* DIRECTIONS *
Your answer should consist of each line below that includes the word "speaker".

BEGIN DATA EXCERPTS

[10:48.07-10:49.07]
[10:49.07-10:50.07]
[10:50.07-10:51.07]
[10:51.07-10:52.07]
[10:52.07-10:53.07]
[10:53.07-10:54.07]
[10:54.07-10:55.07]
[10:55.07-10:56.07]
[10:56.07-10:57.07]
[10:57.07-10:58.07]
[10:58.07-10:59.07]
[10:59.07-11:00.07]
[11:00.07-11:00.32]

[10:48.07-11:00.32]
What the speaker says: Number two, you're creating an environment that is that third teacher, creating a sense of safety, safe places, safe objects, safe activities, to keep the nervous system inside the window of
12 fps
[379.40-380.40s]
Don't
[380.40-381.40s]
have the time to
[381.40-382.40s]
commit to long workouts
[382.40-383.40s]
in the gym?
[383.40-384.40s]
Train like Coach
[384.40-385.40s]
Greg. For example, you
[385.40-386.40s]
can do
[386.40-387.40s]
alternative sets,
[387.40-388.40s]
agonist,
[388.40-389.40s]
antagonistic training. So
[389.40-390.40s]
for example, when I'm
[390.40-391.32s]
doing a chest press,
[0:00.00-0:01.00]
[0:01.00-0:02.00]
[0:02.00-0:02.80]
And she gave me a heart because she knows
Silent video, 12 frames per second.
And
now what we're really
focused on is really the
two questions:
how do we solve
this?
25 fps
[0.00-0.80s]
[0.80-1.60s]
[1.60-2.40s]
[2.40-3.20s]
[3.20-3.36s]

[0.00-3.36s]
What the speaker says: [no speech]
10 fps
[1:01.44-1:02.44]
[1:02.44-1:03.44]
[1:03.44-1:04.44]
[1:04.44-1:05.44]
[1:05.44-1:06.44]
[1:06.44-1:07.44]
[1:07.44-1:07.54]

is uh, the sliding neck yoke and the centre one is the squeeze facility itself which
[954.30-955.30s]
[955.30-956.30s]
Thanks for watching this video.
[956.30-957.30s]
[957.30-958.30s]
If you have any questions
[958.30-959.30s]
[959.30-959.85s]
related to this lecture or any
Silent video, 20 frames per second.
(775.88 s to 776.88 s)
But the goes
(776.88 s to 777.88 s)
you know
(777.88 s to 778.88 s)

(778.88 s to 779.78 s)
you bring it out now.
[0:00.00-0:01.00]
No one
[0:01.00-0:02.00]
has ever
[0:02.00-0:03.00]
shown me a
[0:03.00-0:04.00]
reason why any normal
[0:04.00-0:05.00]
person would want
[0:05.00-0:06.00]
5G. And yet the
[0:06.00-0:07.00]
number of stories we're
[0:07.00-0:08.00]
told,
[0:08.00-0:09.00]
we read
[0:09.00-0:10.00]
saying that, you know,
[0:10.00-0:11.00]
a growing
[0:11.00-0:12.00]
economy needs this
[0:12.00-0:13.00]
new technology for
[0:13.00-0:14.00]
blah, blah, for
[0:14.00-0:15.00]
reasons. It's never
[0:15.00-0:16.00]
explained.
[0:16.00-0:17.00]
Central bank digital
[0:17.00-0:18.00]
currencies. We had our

END DATA EXCERPTS

* ANSWER TO THE EXERCISE *
What the speaker says: Number two, you're creating an environment that is that third teacher, creating a sense of safety, safe places, safe objects, safe activities, to keep the nervous system inside the window of
What the speaker says: [no speech]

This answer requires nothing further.